Monitoring and Observability offer a holistic perspective of the entire IT infrastructure of a company. These equip teams to identify issues, troubleshoot problems, and enhance performance. The two popular TSDB (Time Series Databases), Prometheus and Cortex, are used commonly across SRE and DevOps teams.

In this article, we will dive deep into both of these tools. We will discuss

What is Prometheus
What is Cortex
Advantages of using Prometheus over Cortex
Benefits of using Cortex over Prometheus
Key features of Prometheus
Key features of Cortex
Integration with Grafana
Challenges in running Prometheus
Challenges in running Cortex

Prometheus

Prometheus, originally created at SoundCloud, is an open-source project for monitoring and alerting in TSDM (Time Series Data Management) systems. Prometheus excels at collecting and storing metrics as time series data. This capability empowers users with robust querying abilities, enabling efficient analysis and retrieval of metrics within specific time ranges or filtered by labels. Thanks to this flexible data model, Prometheus grants users deep insights into the behavior of their systems and applications. It simplifies the identification of performance trends, anomalies and the troubleshooting of issues.

The Prometheus server, client libraries, Alertmanager, and other related components can be found at the Prometheus GitHub organization. The main repository is: https://github.com/prometheus/prometheus

Know more about What is Prometheus?

Prometheus leverages a diverse ecosystem of exporters—components that gather metrics from various sources. Hence it can monitor an extensive range of targets, including servers, containers, and databases. Prometheus has scalable data storage, expressive querying language, and extensive integration options.

Prometheus can be deployed on Kubernetes using the stable Prometheus Helm chart or the Prometheus Operator. The Prometheus Operator simplifies the deployment and configs of Prometheus, Alertmanager, and related monitoring components. It also provides Kubernetes custom resources to deploy and manage Prometheus and Alertmanager instances.

Cortex

Cortex, created by WeaveWorks, a CNCF open-source project, is horizontally scalable, highly available, multi-tenant, and long-term storage for Prometheus. Cortex allows users to deploy and manage Prometheus at scale using a service-based architecture that can ingest millions of samples per second. Designed for cloud-native environments, Cortex supports the PromQL and offers capabilities such as multi-tenancy and long-term storage that are beyond the scope of a single Prometheus instance. Cortex can also be a storage backend for Prometheus using remote write protocol.

Cortex code is available on GitHub at https://github.com/cortexproject/cortex, along with docs, tutorials, and use cases.

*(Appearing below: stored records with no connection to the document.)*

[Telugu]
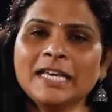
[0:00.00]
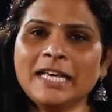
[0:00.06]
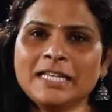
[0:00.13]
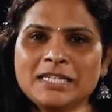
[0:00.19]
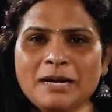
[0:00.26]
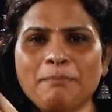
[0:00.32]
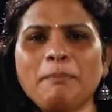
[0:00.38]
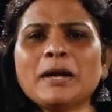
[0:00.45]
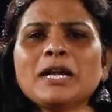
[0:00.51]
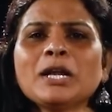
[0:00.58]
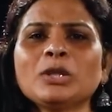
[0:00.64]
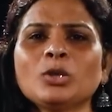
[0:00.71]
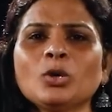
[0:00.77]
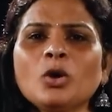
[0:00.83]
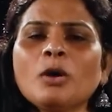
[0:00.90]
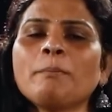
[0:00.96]
ఈ
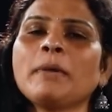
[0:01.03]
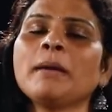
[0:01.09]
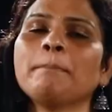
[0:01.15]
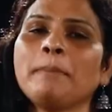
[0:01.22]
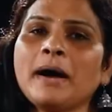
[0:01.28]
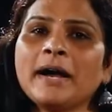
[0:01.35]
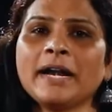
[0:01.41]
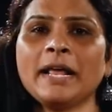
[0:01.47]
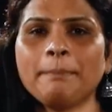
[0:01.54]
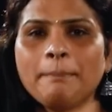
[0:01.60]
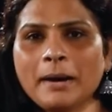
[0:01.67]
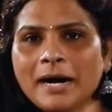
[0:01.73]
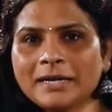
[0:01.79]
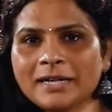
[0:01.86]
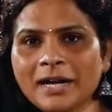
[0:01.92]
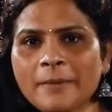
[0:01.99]
చప్పట్లతో మేము పాడే
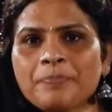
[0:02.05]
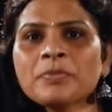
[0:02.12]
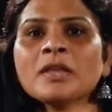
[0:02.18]
పాటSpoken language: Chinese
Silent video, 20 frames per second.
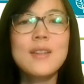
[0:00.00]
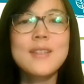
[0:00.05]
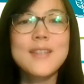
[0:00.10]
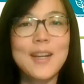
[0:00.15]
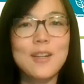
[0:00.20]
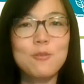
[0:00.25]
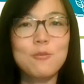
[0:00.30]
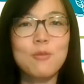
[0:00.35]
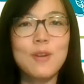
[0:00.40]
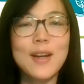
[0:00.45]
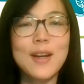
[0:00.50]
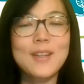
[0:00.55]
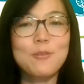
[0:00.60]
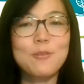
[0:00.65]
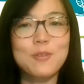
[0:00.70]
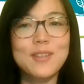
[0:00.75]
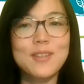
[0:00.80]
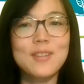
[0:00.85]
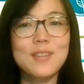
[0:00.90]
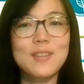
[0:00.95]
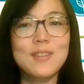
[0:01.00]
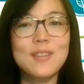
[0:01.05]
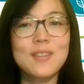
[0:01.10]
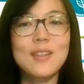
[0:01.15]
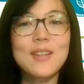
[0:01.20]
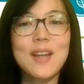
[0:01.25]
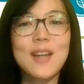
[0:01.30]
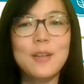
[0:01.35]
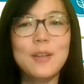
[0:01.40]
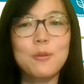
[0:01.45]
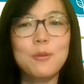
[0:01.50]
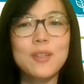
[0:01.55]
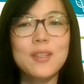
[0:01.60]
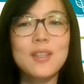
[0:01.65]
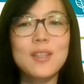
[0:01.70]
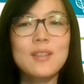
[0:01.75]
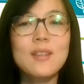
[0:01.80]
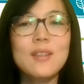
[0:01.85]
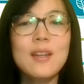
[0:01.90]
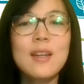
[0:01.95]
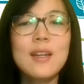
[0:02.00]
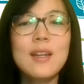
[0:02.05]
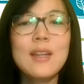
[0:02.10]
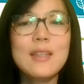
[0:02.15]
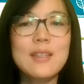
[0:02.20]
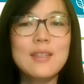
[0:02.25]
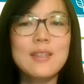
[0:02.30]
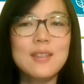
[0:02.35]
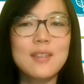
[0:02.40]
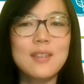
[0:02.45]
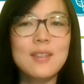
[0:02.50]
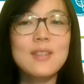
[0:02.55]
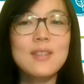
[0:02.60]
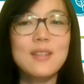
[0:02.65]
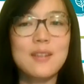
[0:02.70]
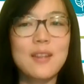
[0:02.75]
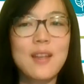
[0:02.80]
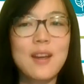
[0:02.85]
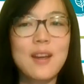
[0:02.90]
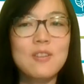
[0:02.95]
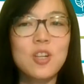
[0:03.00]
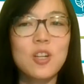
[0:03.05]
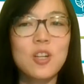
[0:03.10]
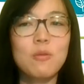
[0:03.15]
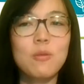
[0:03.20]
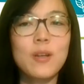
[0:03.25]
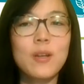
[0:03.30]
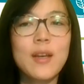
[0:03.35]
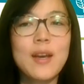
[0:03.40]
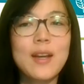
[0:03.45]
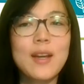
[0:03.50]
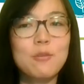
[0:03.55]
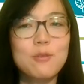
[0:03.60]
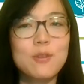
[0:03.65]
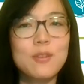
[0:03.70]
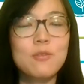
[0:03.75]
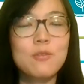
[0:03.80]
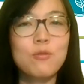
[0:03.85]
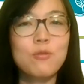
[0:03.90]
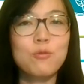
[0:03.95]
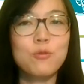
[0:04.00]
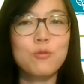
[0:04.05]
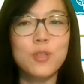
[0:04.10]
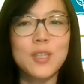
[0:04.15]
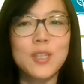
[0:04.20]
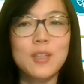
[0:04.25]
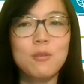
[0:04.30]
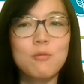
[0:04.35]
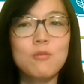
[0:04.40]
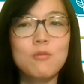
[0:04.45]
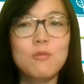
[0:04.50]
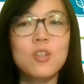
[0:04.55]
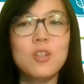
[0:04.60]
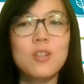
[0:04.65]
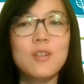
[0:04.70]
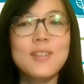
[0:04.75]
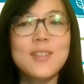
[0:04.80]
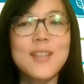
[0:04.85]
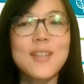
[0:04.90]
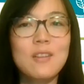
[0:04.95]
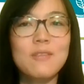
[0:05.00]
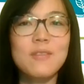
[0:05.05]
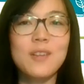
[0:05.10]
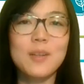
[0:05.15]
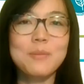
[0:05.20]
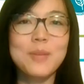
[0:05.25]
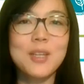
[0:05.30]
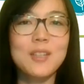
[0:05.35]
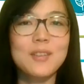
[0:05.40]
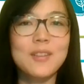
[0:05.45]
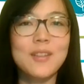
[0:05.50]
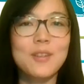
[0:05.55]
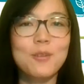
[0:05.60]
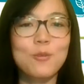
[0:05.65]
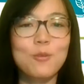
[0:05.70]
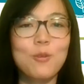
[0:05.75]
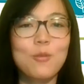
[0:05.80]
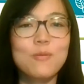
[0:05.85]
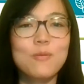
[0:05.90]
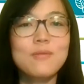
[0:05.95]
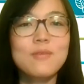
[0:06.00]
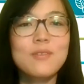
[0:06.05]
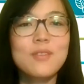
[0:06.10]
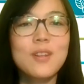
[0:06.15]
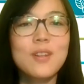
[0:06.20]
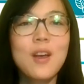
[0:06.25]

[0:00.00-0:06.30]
加入 AGRIS 的三大原因，以及怎样成为 AGRIS 数据提供者三个方面的内容。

A key feature of Cortex is its integration with object storage systems like Amazon AWS S3 or Google Cloud Storage. This allows organizations to store monitoring data for extended periods cost-effectively and cost-effectively. This also ensures easy accessibility for analysis.

Despite its enhancements, Cortex maintains compatibility with the Prometheus ecosystem, including using PromQL for querying, alerting, and recording rules. This ensures a seamless transition and compatibility with existing Prometheus setups. Cortex complements Prometheus by addressing scalability and long-term storage challenges. It enables organizations to scale their monitoring infrastructure, retain data for extended periods, and gain deeper insights into systems and applications.

There are several ways to deploy Cortex on Kubernetes, including using raw YAML files, Helm charts, or the Kubernetes Operator.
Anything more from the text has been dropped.